Step out into the wonderful world once in a while. Whether gently ambling or speedily running, being amongst green surroundings reduces your blood pressure and refreshes your information-addled brain. Don’t batter your ears with music throughout the experience; listen to the world around you instead. It can be surprisingly compelling if you just pay attention. Leave your phone at home!

Allow yourself to be bored, it can be a fountain of creativity, and help you to discover what’s most important to you. Take the time you need to think about something in-depth, in every glorious dirty detail, instead of skimming the surface and then getting distracted. Only by switching off from time to time can we reap the therapeutic benefits of silence.

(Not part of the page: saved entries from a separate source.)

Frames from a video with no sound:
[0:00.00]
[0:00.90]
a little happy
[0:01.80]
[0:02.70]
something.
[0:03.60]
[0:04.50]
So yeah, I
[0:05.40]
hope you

Most importantly, meditate. Vanquish the thought of your piss-taking friends for a moment, and just spend 15 minutes a day sitting still. The benefit list of this exercise is longer than a porn star’s man-sausage, and includes improved self-esteem and acceptance, a superior memory, improved focus and energy, and other benefits going on for another nine inches.

Take back the attention that has been stolen by the marauding and rapacious pirate that is modernity, and instead spend your time building good habits. Engage in activities that feed and replenish your soul; withdraw from the cloud, don’t immerse yourself in it. In time, you’ll start to feel better.